The Honolulu Star-Advertiser Incidental Lives column
Mar 12, 2013 (The Honolulu Star-Advertiser - McClatchy-Tribune Information Services via COMTEX) --
Pity poor Lea DiMarchi. For four years now the love-addled lass has chased fickle Demetrius only to be overshadowed by her supposed friend Hermia, fought over by the aforementioned Demetrius and a magically demented Lysander, and subjected to the mischievous enchantments of the sprite Puck.
That's a heck of lot to deal with for someone who still has to decide which college to attend next fall.
Then again, the Punahou senior's ongoing experience playing Helena in school productions of William Shakespeare's "A Midsummer Night's Dream" has clearly been enriching.
It was DiMarchi's performance of Helena -- and her inspired recitation of Sonnet 141 -- in last month's Hawaii regional event of the English-Speaking Union's National Shakespeare Competition that earned her a trip to New York City to compete in the national finals at Lincoln Center next month.

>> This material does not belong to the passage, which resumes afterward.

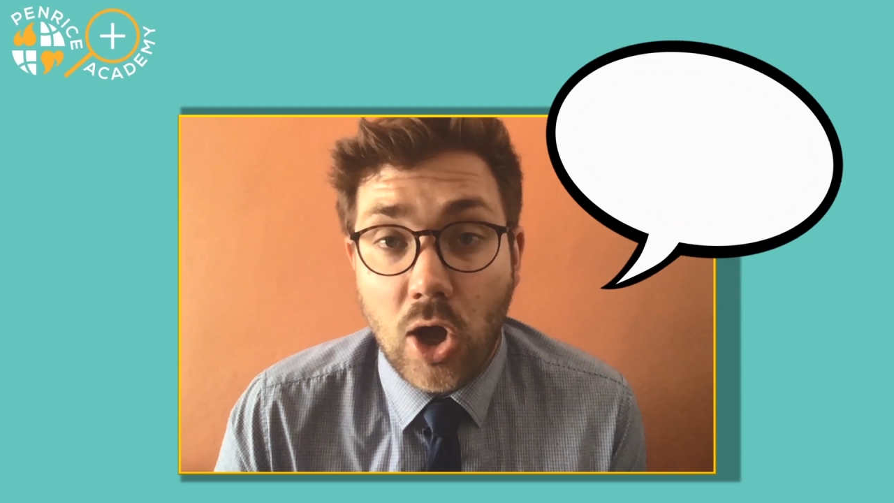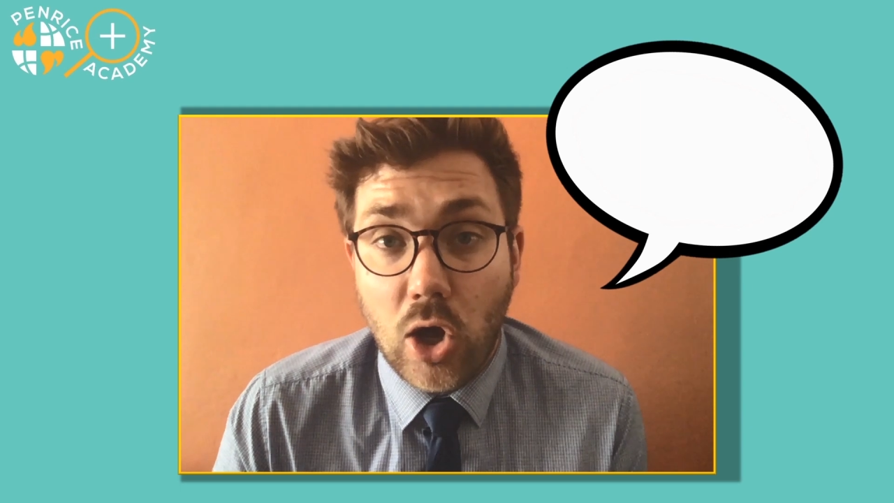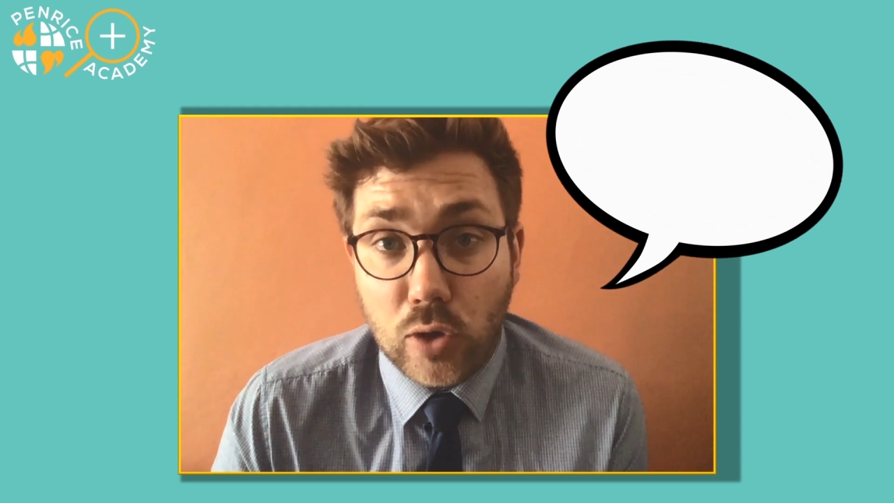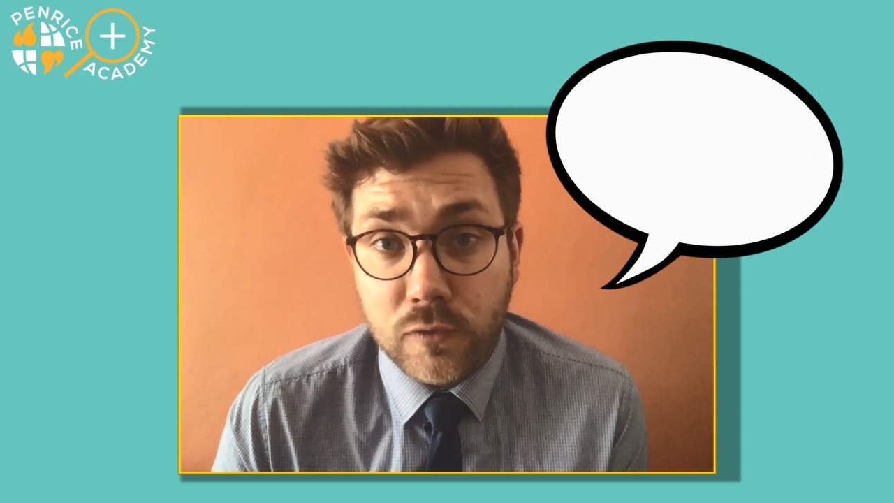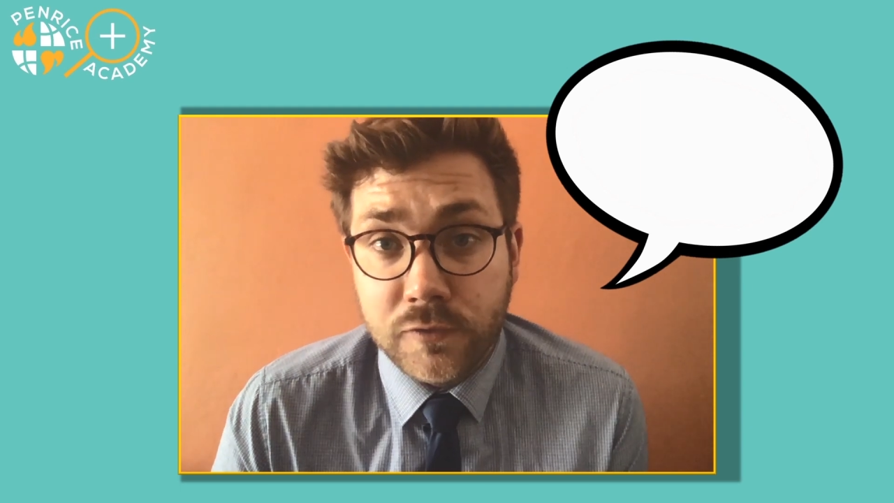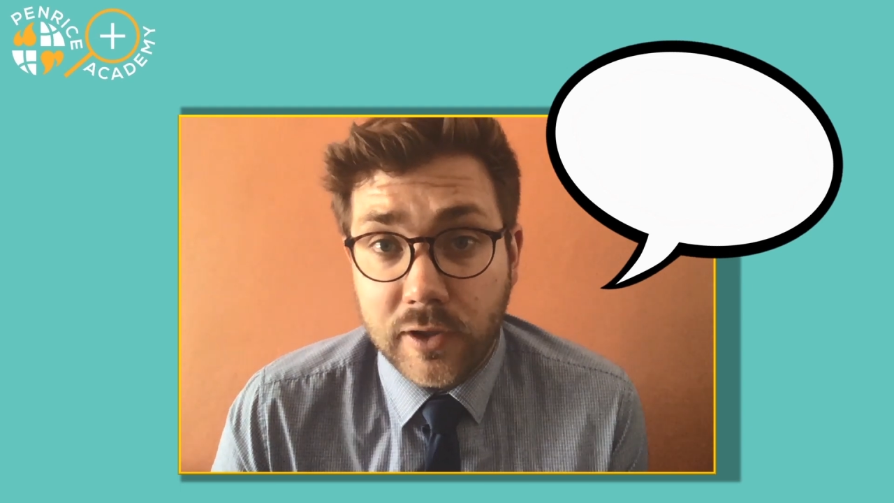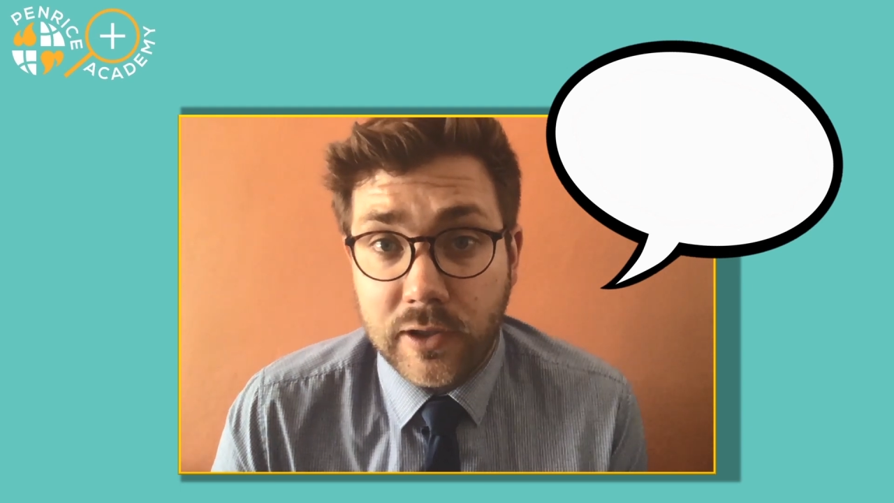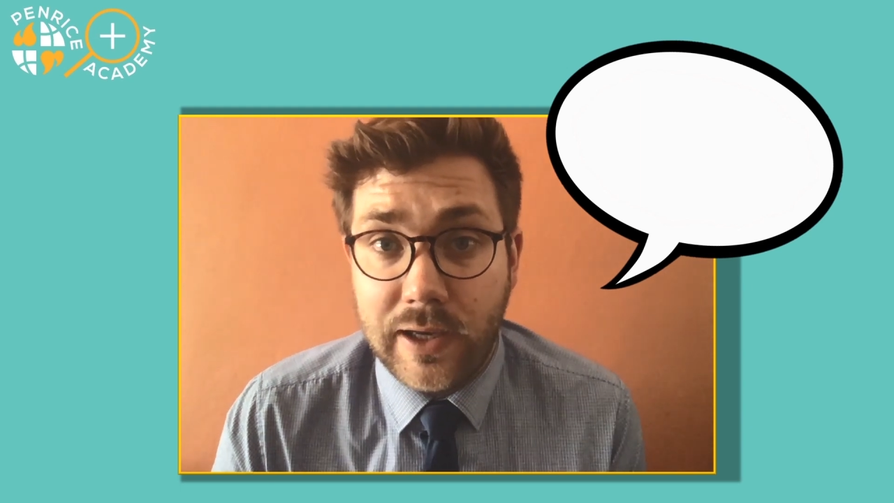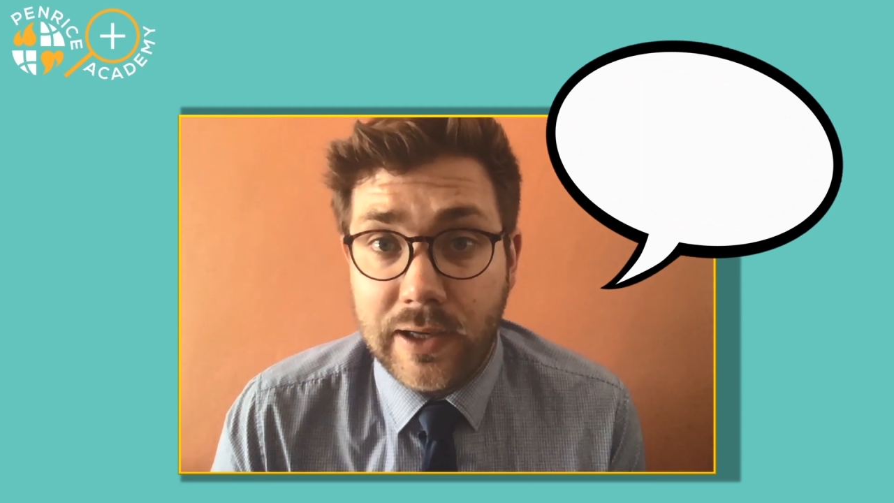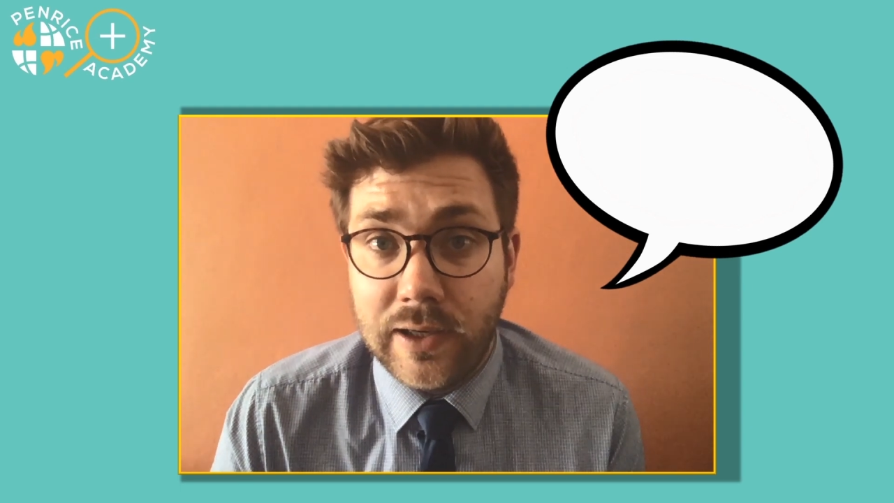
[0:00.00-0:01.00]

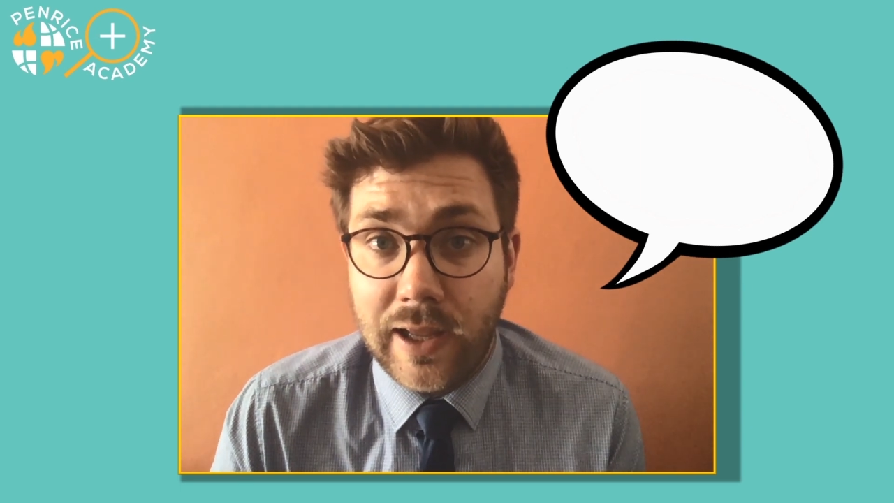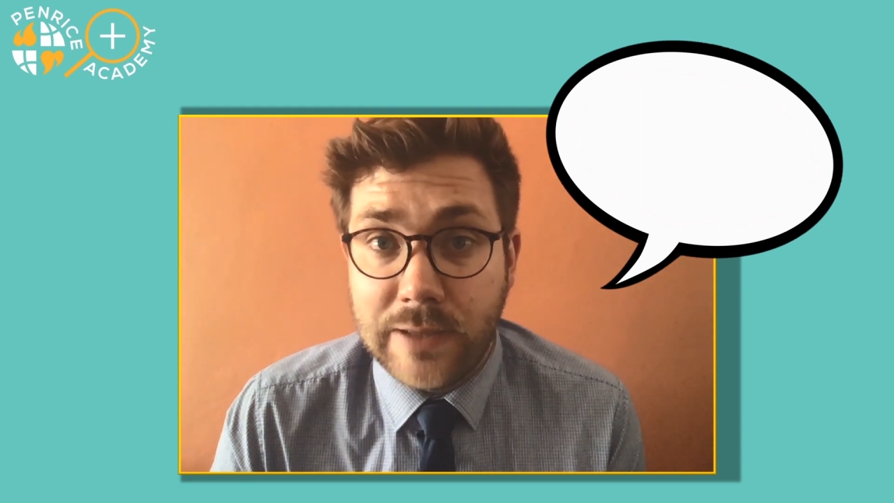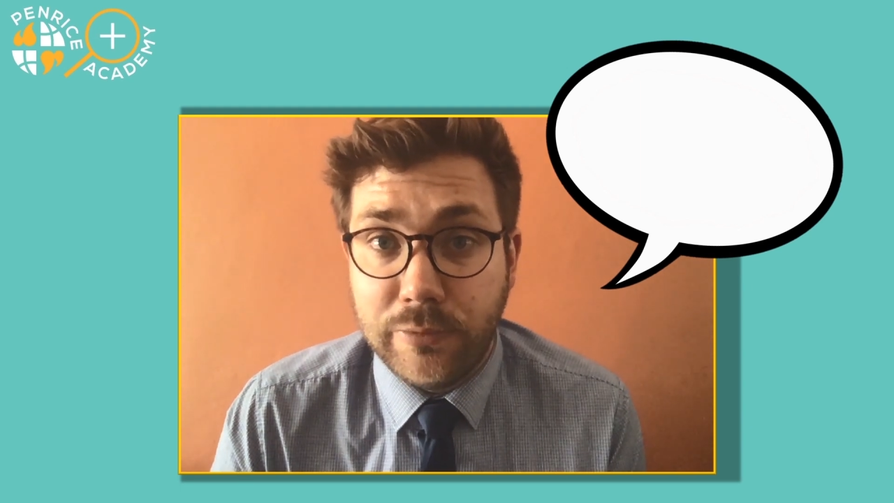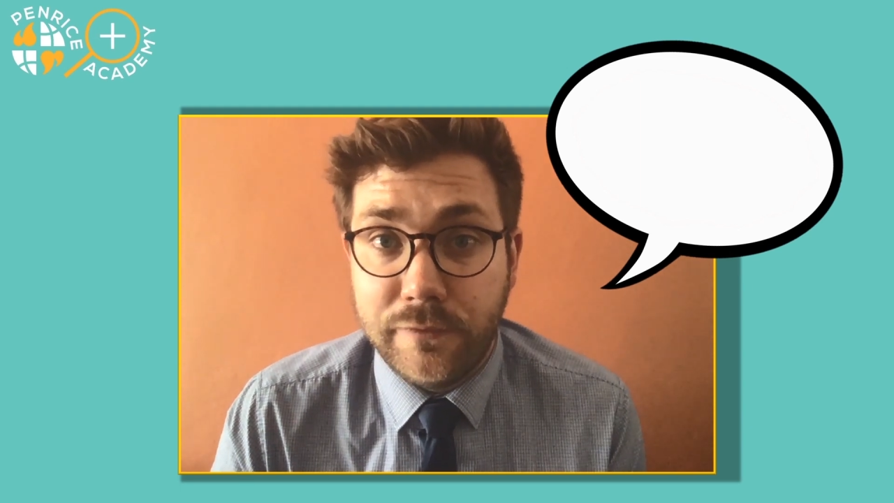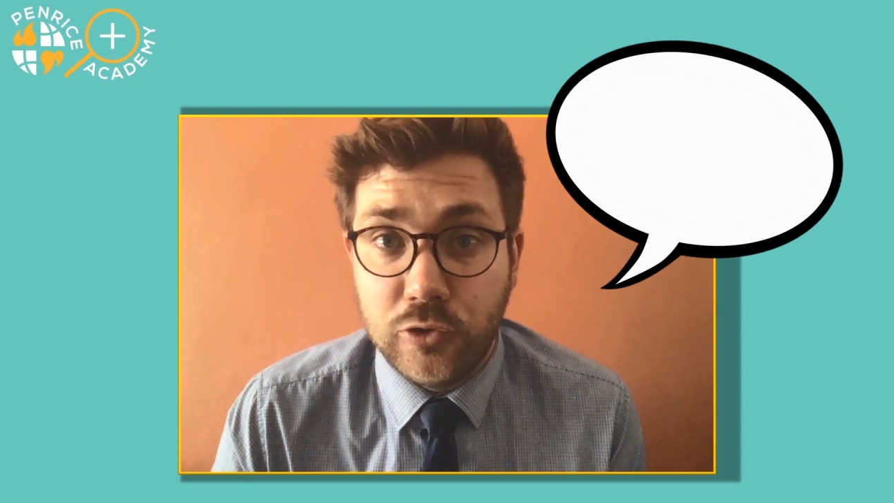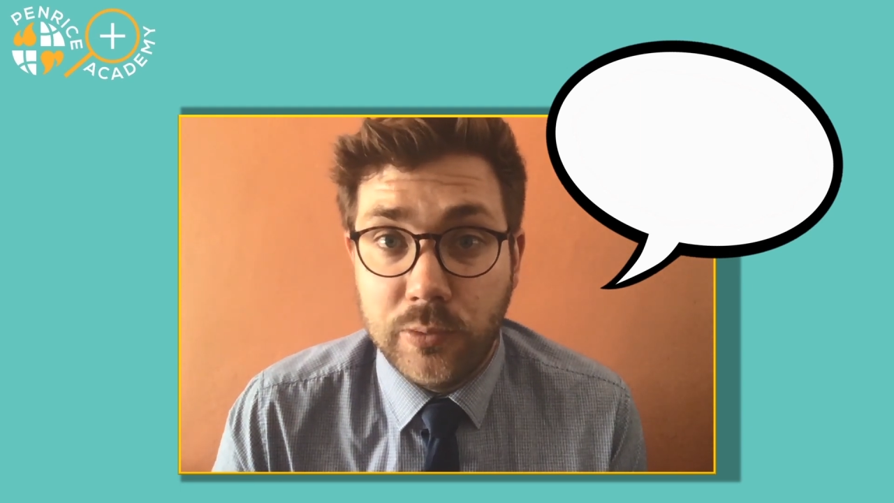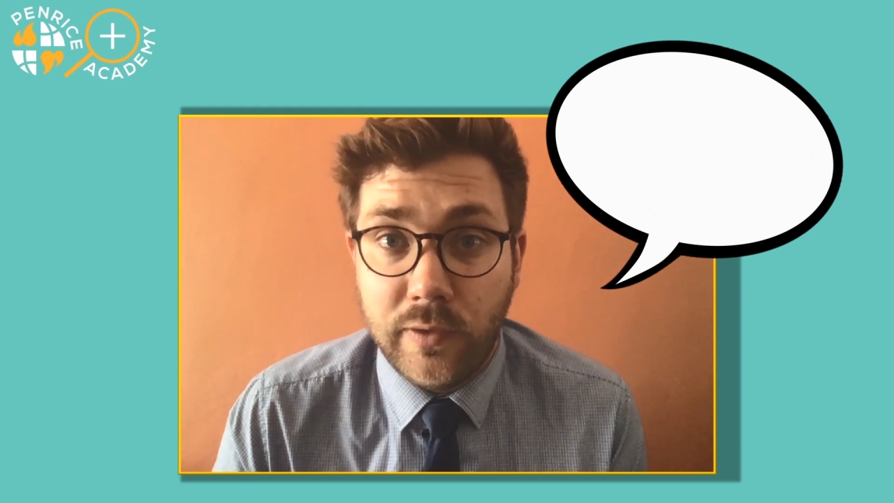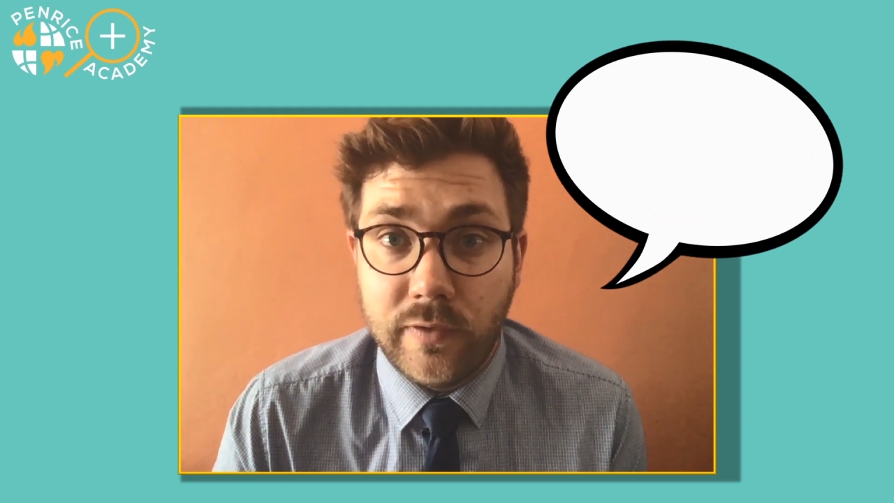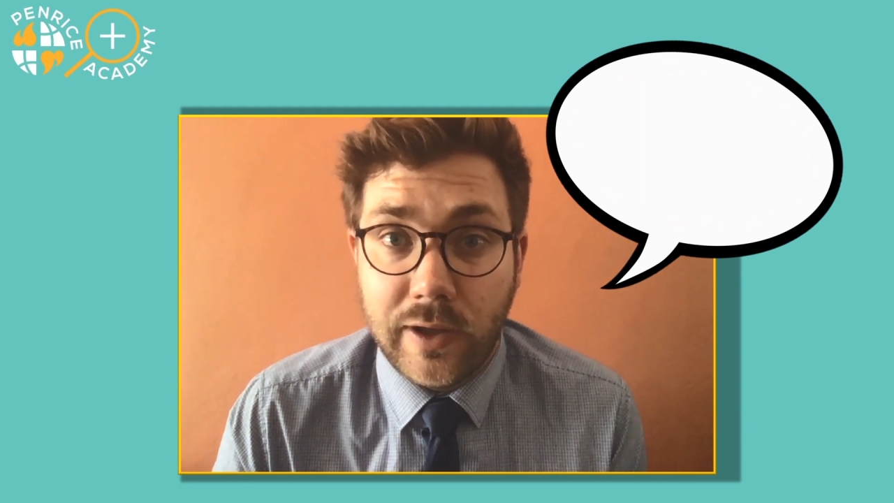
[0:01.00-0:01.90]
Often in a performance,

"I try to look for pieces with a lot of emotional places to go, and Helena's monologue has a lot of different points of opportunity to show emotion," says DiMarchi. "Sonnets are a beast of their own. I picked Sonnet 141, which is romantic but has bit of wit in it, too. It was something I could have fun with."
DiMarchi will reprise her role as Helena again this month for a performance interview at the prestigious Juilliard School, one of several programs she's considering.
Born and raised in Honolulu, DiMarchi spent her childhood summers visiting extended family. Her parents, physicians James and Joan DiMarchi, and grandparents had a deep appreciation of the humanities, which they stoked in Lea and her brother Tyler with ballet, opera and theater performances in Boston and New York.
DiMarchi attended acting workshops in Boston and took full advantage of Punahou's robust arts programs in middle and high school. Her first exposure to Shakespeare came in the eighth grade.
"We were introduced to it not by reading it off the page, but by acting it out and watching movies of stage productions, which was really important because Shakespeare is meant to be performed," she said.
And thus DiMarchi experienced firsthand Shakespeare's own contention that love looks not with the eyes, but with the mind.
Since then DiMarchi has studied the Bard from a variety of performative, historical and literary perspectives. She had to lobby administrators not to cancel her current Shakespeare class, despite an enrollment of just five students.
"My parents have always been very supportive of my acting," she said. "I think they know I'm trying to pursue the arts from the most intellectual path I can. I value intellect and academics and a means of improving yourself through art."